Claims 1-15 and 17-28 are currently pending in the subject application and are presently 
under consideration. Claims 1, 19, 22 and 24-26 have been amended as shown on pages 2-6 of 
the Reply. Applicants' representative thanks the Examiner for the teleconference of January 14, 
2009 wherein merits of the claims vis-a-vis the cited documents were discussed. 

Favorable reconsideration of the subject patent application is respectfully requested in 
view of the comments and amendments herein. 

I. Rejection of Claims 1-15, 17, 18, and 24-28 Under 35 U.S.C. §101 

Claims 1-15, 17, 18, and 24-28 stand rejected under 35 U.S.C. §101 because the claimed 
invention is directed to non-statutory subject matter. Withdrawal of this rejection is requested 
for the following reasons. Independent claims 1 , 24 and 26 have been amended herein, and in 
view of this, it is requested that this rejection be withdrawn. 

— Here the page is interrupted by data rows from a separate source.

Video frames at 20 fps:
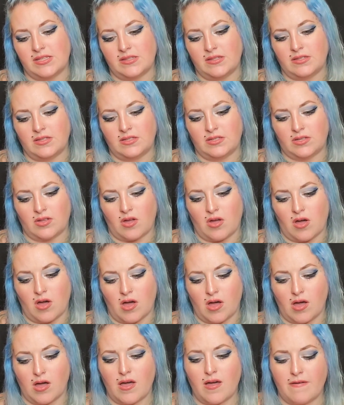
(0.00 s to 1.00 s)
and
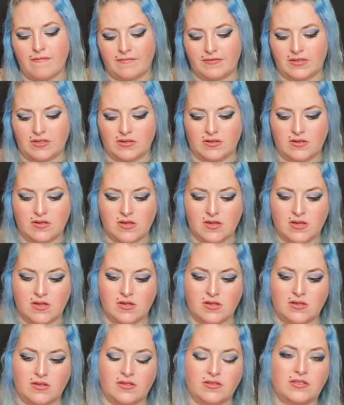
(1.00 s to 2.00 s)
soft.
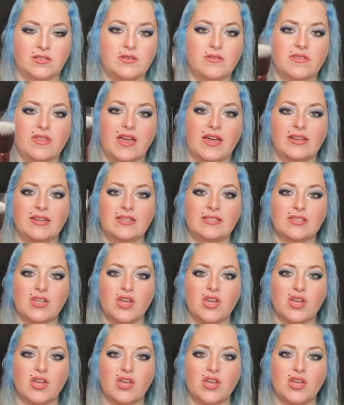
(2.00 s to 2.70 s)
So that is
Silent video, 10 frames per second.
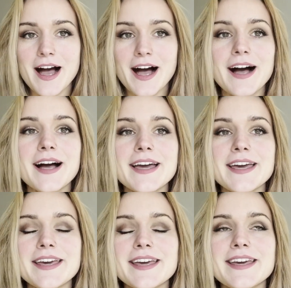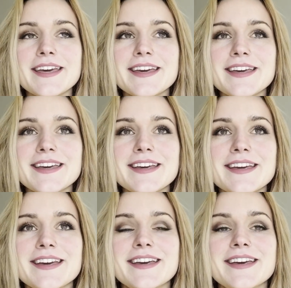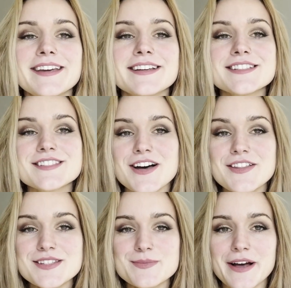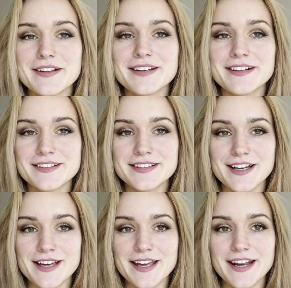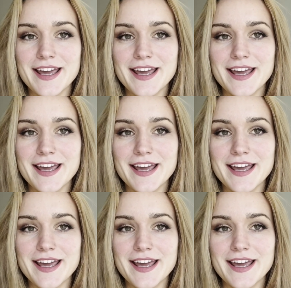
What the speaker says: I saw this palette online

II. Rejection of Claims 1-15. 17. 18. 22. 23. and 26-28 Under 35 U.S.C §112 

Claims 1-15, 17, 18, 22, 23, and 26-28 stand rejected under 35 U.S.C. §112, second 
paragraph, as being incomplete for omitting essential steps, such omission amounting to a gap 
between the steps. Withdrawal of this rejection is requested for the following reasons. Claims 1, 
22 and 26 have been amended herein to cure the informalities pointed out by the Examiner. 
Accordingly, it is requested that this rejection be withdrawn. 

III. Rejection of Claims 1-15, 17, 18, 22, 23, and 26-28 Under 35 U.S.C. §103(a) 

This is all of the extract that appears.